Data records:
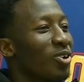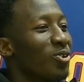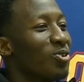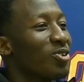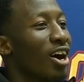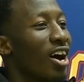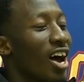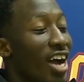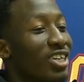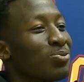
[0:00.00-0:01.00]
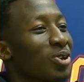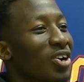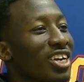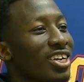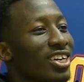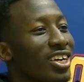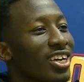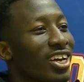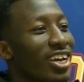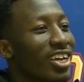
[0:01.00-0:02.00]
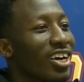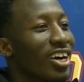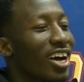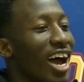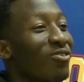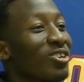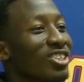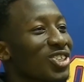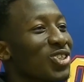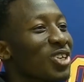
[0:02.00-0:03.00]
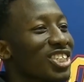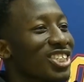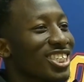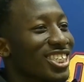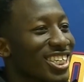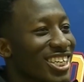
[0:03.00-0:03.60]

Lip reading: who's high-spirited in adverse situations.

- What to do -
Leaving the pictures aside, output each entry above exactly as written.

- Solution for this task -
[0:00.00-0:01.00]
[0:01.00-0:02.00]
[0:02.00-0:03.00]
[0:03.00-0:03.60]

Lip reading: who's high-spirited in adverse situations.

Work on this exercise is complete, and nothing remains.